I stumbled upon an interesting problem in Kleppner's An Introduction to Mechanics — chapter 1, problem 21. The problem states:

A boy stands at the peak of a hill which slopes downward uniformly at angle $\phi$. At what angle from the horizontal should he throw a rock so that it has the greatest range?

This problem is particularly tickling in its simplicity. Let us first develop an expectation of the problem. We already know that when $\phi = 0$, $\theta = \frac{\pi}{4}$. We also expect that $\phi$ and $\theta$ should vary inversely.

The rock is initially thrown in the $xz$ plane with velocity $v$, and the rock eventually travels a distance of $\ell$. We can break its movement and initial velocity into component vectors via trigonometry, which we will use as follows.

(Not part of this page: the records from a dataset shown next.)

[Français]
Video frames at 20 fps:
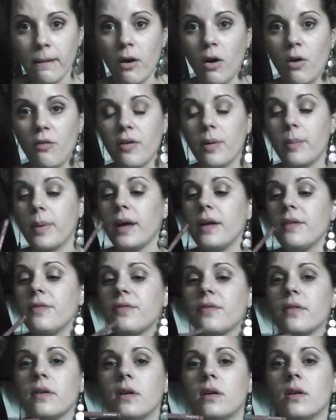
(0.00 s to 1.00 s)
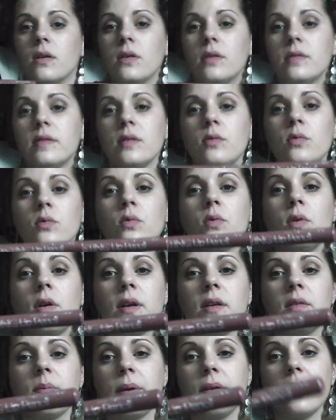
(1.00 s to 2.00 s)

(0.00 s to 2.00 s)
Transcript: Enfin bref, euh, c'est une couleur qui se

The rock travels $\ell\cos\phi$. Via kinematics, this equals $vt\cos\theta$. Finally, the rock travels a vertical distance of $\ell\sin\phi$ via trigonometry, or $vt\sin\theta - \frac{gt^2}{2}$ via kinematics.

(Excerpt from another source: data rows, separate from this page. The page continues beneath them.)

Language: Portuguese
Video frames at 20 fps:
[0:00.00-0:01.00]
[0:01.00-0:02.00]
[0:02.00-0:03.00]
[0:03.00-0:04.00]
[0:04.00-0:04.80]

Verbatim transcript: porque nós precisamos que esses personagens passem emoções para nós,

We proceed to use the $x$-direction to solve for time, and the $y$ direction to optimize distance in terms of $\theta$. (We will condense some algebraic manipulations for brevity's sake.)

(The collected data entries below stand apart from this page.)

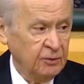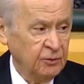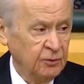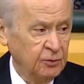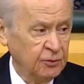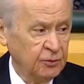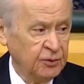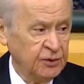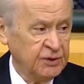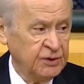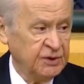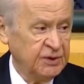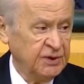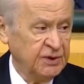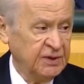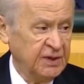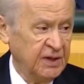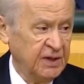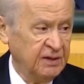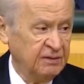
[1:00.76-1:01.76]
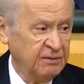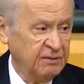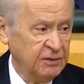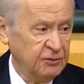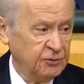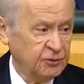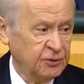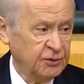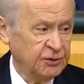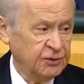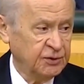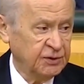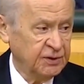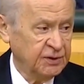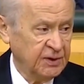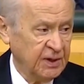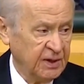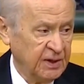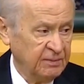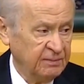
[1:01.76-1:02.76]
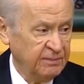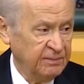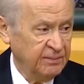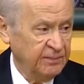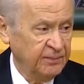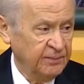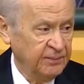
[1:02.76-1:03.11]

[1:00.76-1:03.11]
Yurt içinde ve yurt dışında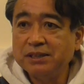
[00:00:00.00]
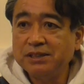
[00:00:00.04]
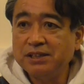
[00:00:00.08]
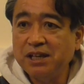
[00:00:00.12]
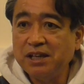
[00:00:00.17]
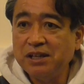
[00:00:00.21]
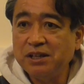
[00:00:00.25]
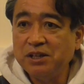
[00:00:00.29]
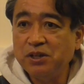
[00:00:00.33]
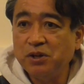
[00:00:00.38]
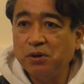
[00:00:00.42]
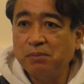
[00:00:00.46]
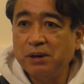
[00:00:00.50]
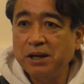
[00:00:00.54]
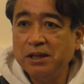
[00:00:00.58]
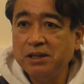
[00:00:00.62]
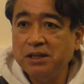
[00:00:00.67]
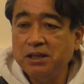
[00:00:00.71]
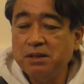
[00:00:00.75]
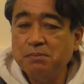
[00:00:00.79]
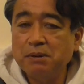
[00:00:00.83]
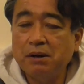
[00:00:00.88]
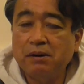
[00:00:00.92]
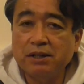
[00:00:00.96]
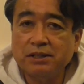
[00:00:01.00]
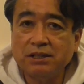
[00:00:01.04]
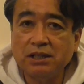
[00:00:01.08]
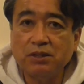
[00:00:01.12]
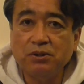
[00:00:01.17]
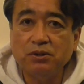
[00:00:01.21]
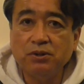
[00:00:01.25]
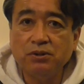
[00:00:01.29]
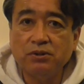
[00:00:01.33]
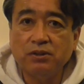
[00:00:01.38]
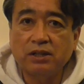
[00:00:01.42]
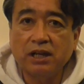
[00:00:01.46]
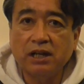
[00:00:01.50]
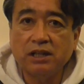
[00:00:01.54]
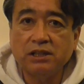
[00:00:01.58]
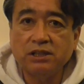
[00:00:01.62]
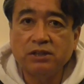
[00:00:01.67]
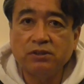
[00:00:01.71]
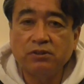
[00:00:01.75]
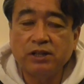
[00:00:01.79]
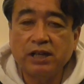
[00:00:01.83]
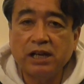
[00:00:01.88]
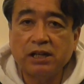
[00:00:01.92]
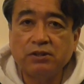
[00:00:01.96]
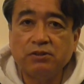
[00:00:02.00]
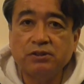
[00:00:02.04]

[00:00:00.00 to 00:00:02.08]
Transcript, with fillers: せ4番に回せという感じの野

\begin{align} t &= \frac {\ell\cos\phi} {v\cos\theta} \\
\ell\sin\phi &= \ell\tan\theta \cos\phi - \frac{g\ell^2 \cos^2\phi}{2v^2 \cos^2\theta} \\ 1 &= \frac{\tan\theta}{\tan\phi} - \frac{g\ell\cos\phi}{2v^2\cos^2\theta\tan\phi} \\
\ell &= \frac{v^2}{g\cos\phi} \left( \sin(2\theta) - 2\cos^2\theta\tan\phi \right) \\ \frac{d\ell}{d\theta} &= \frac{2v^2}{g\cos\phi} \left( \cos(2\theta) + 2\sin\theta\cos\theta\tan\phi \right) \\ 0 &= \cos(2\theta) + \frac{\sin(2\theta)\sin\phi}{\cos\phi} \\
&= \frac {\cos(2\theta)\cos\phi + \sin(2\theta)\sin\phi } {\cos\phi} \\ &= \cos(\phi - 2\theta) \\ \theta &= \frac{\phi}{2} - \frac{\pi}{4} \\ \end{align}

Notice that this gives the negative of the angle that we want since we chose the positive $z$-direction to be up instead of down.